Une personnalité plus malléable
Les ficelles sont grosses, mais les manipulateurs savent repérer leur proie, « ils ont une compréhension psychique aiguë de l’autre et ses faiblesses, ils perçoivent le besoin de croire, de croire à un conte de fées, et le besoin de croire est universel », explique le psychiatre et psychanalyste. C’est ce que raconte encore Anne quand elle affirme que « si quelqu’un vous parle gentiment, vous dit des mots que vous n’aviez jamais entendus de votre propre mari, oui on tombe dedans. C’est comme ça que c’est arrivé ».
Les réseaux sociaux permettent aux brouteurs de ratisser large mais aussi de mieux cibler leur victime. Ainsi, une personne qui affiche sa prédisposition à aider son prochain va devenir une cible évidente. « Je suis une femme bienveillante, je ne suis pas folle, ni niaise », assure ainsi Anne dans sa vidéo. « J’ai juste voulu aider une personne. […] J’ai été arnaquée », ajoute-t-elle.

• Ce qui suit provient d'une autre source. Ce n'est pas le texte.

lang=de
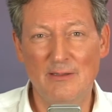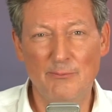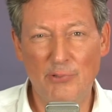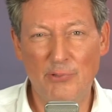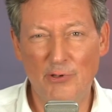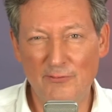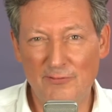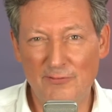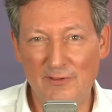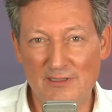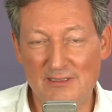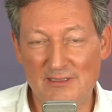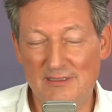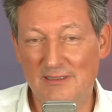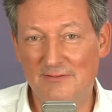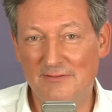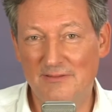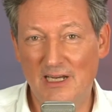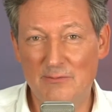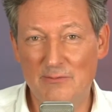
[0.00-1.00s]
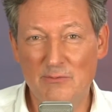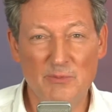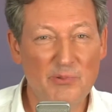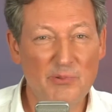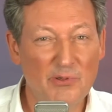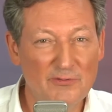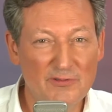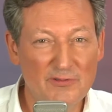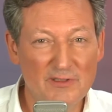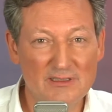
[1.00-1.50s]
puffert die Wärme,
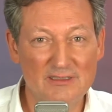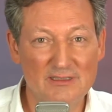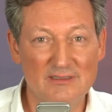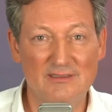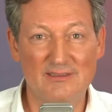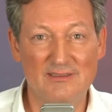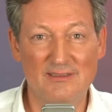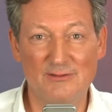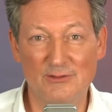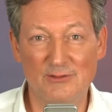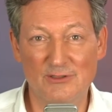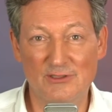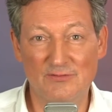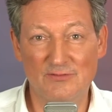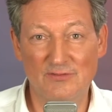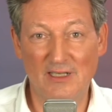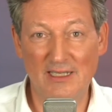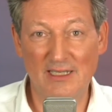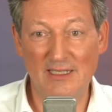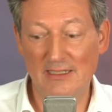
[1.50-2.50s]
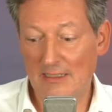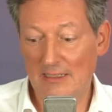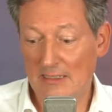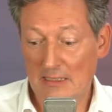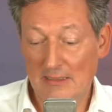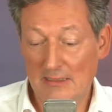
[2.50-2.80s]
puffert das CO2.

D’autant que l’arnaque ne se monte pas en un seul coup. Les manipulateurs fonctionnent par pallier, « petit à petit, ils voient jusqu’où l’autre peut aller, ils enrichissent le conte de fées », argumente Serge Hefez.
Quand des images générées par l’intelligence artificielle s’ajoutent à toute la mécanique de manipulation, c’est la cerise sur le gâteau. « Ça peut finir de vous convaincre, ce sont des éléments qui vont faire sauter les derniers verrous de la prudence », abonde le psychologue. Quand on est mal informé sur ces nouvelles technologies, c’est d’autant plus facile de tomber dans le panneau. Anne s’est aussi fait avoir par des images générées par l’IA. Après avoir vérifié si les photos existaient déjà sur Internet, elle est venue à la conclusion que les photos avaient été faites par Brad Pitt « pour [elle] ».

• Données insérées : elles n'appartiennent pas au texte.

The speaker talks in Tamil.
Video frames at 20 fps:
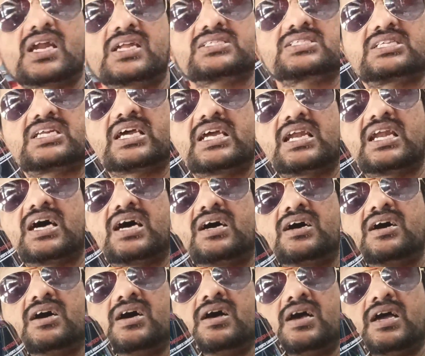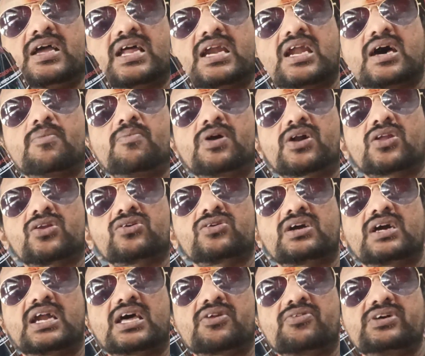நல்ல ஸ்டைலாக எல்லா
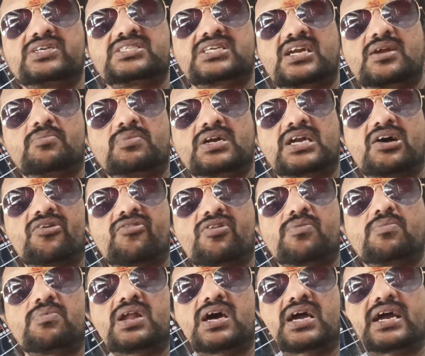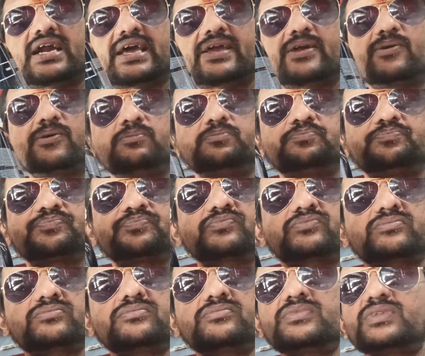மாடலுக்கும் கலர் வைசர் நம்மள்ட்ட அவைலபிளாக கிடைக்கும்
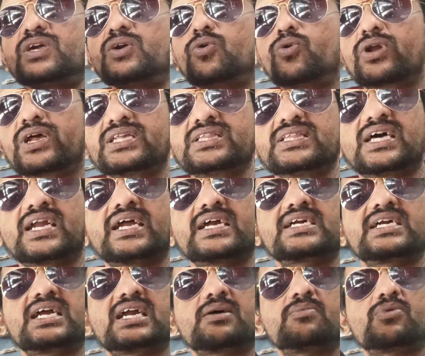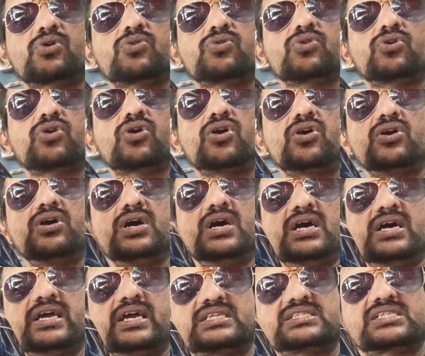குறைந்த ரேட்லேயே நம்ம கொடுக்குறோம்
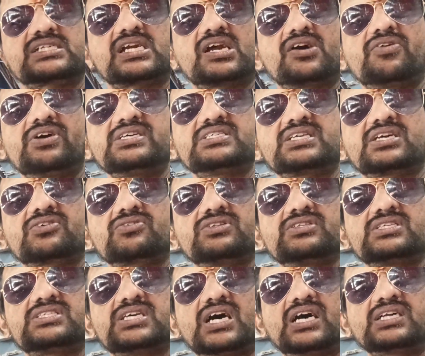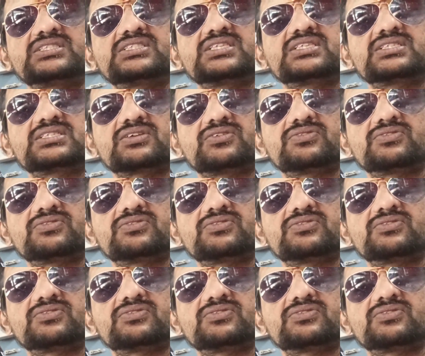எக்ஸ்ட்ரா வைசருக்கு வந்து சார்ஜஸ்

Victime de sa propre crédulité
Anne parle de « moments » où elle « n’y [croyait] pas », peut-être « quarante fois ». « On se dit, « ce n’est pas possible que ce ne soit pas vrai », j’ai douté tellement de fois ». Au final, « on est soi-même victime de sa propre crédulité et c’est très difficile de retrouver une estime de soi après », prévient Serge Hefez. La blessure causée par l’abus de confiance peut être si grave qu’elle peut pousser à l’extrême.
Après trois tentatives de suicide, Anne a ainsi été hospitalisée à sa demande dans un établissement spécialisé pour les dépressions graves. D’autant que le cyberharcèlement qu’elle subit sur les réseaux sociaux depuis la diffusion de l’émission dimanche, qui a poussé TF1 a retiré son reportage de sa plateforme, peut aggraver sa santé mentale.
Ces moqueries dont elle est la cible émanent pourtant chez les personnes qui en sont à l’origine d’un mécanisme de défense. « Quand on se sent soi-même menacé, on s’attaque à celui qui nous confronte à cette menace », analyse Robert Zuili. A travers cette histoire, « chacun perçoit sa propre part de fragilité, de crédulité », confirme Serge Hefez.